The third challenge is that it’s not just that we’ve recorded more neurons for a longer period of time from a single animal. We’re collecting very heterogeneous datasets that are stitched together from many individual subjects from different trials and different experimental conditions. In order to answer the scientific questions, we have to be thinking about how to put these things together in a principled way in order to make the most of the information we have.

That’s interesting – there’s this flood of data, but at the same time it’s got this complex structure and you have these complex hypotheses, many of them based in machine learning and artificial intelligence, that you’re trying to test. It’s an awesome challenge.

Yes, and that’s why I think it’s fun to be working in this space right now. There are incredible opportunities but still very clear challenges that need to be addressed in order to make progress.

My work has been thinking about how to take current models to the next level, endowing them with greater flexibility to capture more complex dynamics, while still retaining some interpretability. Our models need to be able to make predictions with high accuracy – this is critical for many applications, like building brain-machine interfaces – but to advance neuroscience, we also want to understand the principles that guide those predictions.  As our models become more sophisticated, it becomes harder to understand how they work.  So I’m trying to thread a needle, balancing flexibility and interpretability.

We’ve been talking about this in sort of abstract terms, but as a practical matter, you’re studying relatively simple animals including zebrafish and mice. One animal you’re interested in, a tiny worm, C. elegans, has just 302 neurons, compared to something like 100 billion in the human brain. Can we learn anything about our own brains from studying something so simple?

C. elegans is one of the few animals in which we can really go from recordings of the neural circuit in action to detailed measurements of behavior and sensory inputs, so we can see the worm’s neural computational system unfolding in real time. That’s only recently become possible, and so I’ve found it to be a really exciting model to be thinking about as we try to tie theories of neural computation to actual measurements of neural activity.

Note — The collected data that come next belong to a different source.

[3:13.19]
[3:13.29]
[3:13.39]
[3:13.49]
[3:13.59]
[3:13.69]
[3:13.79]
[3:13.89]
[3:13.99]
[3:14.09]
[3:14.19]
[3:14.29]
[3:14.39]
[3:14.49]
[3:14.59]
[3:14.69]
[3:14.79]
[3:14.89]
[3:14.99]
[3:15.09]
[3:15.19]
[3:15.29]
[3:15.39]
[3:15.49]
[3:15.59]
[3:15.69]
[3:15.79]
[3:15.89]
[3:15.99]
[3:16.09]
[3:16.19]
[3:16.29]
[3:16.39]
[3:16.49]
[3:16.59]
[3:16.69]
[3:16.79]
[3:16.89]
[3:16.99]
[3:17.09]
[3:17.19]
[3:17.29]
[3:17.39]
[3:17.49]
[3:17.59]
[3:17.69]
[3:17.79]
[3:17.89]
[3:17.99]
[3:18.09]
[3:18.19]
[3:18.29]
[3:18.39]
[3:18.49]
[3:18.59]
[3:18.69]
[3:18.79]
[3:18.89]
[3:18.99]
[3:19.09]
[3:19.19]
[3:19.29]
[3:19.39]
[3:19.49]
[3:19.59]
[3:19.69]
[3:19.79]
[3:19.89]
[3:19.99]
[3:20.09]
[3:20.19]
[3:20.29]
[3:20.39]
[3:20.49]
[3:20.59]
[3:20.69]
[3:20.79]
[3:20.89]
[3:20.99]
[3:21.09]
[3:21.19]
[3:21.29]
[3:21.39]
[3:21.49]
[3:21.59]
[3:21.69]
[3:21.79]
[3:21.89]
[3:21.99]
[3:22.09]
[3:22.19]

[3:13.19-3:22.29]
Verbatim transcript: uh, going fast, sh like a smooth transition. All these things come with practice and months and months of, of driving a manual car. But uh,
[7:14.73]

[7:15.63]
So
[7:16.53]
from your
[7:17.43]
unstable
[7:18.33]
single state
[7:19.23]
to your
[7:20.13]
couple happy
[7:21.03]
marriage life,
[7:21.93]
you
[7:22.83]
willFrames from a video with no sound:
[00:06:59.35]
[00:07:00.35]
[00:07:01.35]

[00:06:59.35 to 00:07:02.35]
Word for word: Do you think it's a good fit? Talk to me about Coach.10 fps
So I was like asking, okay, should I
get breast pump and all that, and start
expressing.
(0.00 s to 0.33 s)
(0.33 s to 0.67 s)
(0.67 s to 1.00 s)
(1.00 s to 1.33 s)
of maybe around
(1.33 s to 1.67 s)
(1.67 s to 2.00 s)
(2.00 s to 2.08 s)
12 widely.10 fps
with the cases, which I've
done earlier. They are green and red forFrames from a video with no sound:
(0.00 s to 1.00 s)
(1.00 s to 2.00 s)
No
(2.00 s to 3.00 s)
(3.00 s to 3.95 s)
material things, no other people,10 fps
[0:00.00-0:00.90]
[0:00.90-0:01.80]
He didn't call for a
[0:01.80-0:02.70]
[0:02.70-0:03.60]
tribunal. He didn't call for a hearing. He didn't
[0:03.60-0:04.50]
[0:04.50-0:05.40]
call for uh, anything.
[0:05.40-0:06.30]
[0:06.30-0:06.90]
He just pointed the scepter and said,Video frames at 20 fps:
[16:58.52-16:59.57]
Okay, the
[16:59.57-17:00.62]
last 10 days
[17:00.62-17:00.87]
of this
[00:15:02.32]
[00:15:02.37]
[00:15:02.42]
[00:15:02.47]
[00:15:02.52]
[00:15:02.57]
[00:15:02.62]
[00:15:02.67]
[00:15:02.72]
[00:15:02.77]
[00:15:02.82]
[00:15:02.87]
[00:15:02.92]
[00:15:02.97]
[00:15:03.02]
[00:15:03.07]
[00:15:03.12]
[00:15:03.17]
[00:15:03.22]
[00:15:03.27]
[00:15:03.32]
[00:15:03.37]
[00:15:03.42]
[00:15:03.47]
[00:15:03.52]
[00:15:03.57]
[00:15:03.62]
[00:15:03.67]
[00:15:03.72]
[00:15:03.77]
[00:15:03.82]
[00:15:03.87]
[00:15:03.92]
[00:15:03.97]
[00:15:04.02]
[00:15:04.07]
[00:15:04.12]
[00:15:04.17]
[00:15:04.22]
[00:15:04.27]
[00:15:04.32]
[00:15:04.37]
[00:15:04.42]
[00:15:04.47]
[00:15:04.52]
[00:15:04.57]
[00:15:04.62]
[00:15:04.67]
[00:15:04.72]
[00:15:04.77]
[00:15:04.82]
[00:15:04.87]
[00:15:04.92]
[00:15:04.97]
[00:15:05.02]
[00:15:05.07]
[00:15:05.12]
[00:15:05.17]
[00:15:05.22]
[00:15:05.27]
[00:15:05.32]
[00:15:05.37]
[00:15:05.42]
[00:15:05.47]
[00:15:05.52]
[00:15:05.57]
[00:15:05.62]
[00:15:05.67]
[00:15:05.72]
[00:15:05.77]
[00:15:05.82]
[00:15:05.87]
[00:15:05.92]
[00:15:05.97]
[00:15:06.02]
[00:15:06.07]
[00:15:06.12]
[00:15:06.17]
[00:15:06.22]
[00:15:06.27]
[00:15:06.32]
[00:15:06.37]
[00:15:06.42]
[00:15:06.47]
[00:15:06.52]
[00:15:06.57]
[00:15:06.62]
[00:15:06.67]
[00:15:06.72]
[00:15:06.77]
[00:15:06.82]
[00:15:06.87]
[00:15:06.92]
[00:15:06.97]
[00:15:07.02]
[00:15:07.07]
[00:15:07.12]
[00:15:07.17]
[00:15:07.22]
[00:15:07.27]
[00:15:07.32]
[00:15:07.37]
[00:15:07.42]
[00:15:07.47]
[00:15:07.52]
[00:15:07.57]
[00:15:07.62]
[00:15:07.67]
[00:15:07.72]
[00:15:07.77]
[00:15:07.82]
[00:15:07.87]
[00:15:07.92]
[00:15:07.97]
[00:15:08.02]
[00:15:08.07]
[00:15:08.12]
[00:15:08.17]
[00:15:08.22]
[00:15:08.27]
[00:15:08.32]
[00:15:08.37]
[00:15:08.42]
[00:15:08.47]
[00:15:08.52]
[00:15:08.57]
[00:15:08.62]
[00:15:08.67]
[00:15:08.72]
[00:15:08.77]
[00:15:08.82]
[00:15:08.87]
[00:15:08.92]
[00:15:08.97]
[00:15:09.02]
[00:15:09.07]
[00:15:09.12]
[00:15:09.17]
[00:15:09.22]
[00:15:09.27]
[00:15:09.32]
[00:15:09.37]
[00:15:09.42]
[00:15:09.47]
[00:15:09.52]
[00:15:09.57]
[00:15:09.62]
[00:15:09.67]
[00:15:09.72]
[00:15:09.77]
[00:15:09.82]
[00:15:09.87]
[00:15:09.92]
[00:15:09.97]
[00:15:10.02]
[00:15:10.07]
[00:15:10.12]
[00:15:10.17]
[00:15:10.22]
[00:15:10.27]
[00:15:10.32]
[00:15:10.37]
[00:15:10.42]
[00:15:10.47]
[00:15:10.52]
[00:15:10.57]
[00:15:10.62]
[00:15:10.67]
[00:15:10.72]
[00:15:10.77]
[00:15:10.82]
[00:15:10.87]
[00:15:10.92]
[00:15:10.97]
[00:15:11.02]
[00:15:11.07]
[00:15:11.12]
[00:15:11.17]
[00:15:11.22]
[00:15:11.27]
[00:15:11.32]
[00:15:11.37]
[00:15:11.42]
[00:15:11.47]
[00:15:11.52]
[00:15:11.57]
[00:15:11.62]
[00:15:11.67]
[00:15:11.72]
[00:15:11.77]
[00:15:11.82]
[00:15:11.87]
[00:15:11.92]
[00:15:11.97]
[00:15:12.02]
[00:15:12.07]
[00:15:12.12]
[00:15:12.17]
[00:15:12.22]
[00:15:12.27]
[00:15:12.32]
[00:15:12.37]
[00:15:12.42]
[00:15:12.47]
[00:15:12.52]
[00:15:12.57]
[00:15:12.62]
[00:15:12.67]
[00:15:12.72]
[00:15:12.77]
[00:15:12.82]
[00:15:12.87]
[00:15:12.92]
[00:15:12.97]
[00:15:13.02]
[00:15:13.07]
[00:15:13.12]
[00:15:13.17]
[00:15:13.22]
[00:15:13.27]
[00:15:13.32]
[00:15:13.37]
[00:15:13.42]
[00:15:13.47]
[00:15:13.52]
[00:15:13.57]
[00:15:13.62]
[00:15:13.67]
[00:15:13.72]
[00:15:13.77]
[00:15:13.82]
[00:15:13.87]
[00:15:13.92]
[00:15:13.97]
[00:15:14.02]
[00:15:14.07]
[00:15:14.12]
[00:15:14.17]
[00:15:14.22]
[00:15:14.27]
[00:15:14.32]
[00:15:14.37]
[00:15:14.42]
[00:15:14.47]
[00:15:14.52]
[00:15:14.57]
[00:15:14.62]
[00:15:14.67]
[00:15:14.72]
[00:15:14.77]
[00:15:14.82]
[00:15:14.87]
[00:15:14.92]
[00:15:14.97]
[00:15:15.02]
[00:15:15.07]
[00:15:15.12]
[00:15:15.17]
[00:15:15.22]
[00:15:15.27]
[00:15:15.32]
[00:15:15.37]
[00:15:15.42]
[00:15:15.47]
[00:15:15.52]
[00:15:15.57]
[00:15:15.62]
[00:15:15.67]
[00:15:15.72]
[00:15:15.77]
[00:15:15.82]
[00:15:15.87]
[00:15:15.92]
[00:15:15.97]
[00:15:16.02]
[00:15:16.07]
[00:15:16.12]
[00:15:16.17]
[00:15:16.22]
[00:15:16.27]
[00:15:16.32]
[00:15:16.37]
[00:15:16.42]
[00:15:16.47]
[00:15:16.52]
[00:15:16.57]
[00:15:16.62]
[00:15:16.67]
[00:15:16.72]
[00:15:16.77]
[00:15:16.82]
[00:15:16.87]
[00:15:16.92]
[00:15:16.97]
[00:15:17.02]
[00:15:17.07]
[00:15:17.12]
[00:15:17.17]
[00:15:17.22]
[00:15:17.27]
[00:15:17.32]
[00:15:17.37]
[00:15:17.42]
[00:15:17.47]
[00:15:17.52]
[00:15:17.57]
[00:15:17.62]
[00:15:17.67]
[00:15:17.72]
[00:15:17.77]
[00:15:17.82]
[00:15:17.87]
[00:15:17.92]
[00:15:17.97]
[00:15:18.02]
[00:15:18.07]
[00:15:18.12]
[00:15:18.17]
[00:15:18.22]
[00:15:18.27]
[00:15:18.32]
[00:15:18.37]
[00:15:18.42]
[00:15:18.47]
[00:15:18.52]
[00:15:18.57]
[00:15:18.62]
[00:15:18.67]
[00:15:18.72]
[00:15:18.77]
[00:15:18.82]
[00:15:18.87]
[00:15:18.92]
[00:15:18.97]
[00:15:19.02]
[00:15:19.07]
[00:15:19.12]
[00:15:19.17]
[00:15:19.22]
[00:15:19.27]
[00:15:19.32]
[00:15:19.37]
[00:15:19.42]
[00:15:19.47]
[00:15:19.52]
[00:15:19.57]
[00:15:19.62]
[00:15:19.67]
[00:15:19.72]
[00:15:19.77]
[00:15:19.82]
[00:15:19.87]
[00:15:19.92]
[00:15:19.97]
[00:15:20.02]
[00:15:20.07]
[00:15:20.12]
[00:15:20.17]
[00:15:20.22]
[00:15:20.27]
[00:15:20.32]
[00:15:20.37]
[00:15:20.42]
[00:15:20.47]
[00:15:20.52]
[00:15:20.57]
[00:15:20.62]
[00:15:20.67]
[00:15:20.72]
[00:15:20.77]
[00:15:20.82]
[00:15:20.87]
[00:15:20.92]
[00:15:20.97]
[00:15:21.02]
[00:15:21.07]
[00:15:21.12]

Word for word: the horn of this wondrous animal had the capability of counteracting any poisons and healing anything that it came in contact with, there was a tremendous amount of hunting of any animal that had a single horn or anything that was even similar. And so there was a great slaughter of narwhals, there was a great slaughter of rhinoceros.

To your question about how studying model organisms ultimately translates to more complex nervous systems like ours, I think there is good reason to believe that certain principles of neural computation may be maintained from one species to the next. And in any case, the techniques that we need to develop in order to analyze this data and start to ask questions are going to persist as we move up the stack to more complex organisms. I think the types of lessons we’re learning as we look at simple organisms will translate to more complex organisms as well.

Now that you’re here at Stanford, what are your goals for the immediate future?

I’m really excited about the potential for new collaborations here. Not only are we conceptually at the intersection of many disciplines, we're physically located within about a five minute walk of world class departments that are all contributing to this scientific endeavor. I’m looking for people who are working on problems in neuroscience and looking for new computational collaborators to help analyze and understand data, but also I think this is a great opportunity to get some word out to people on the computational and statistical side. Maybe you're curious about neuroscience but haven't done anything there. That's not a problem from my perspective. I think those are really ideal candidates to lure into this type of interdisciplinary work. There's a lot of really interesting challenges going on right now in neuroscience that could benefit from new thinking and new ideas.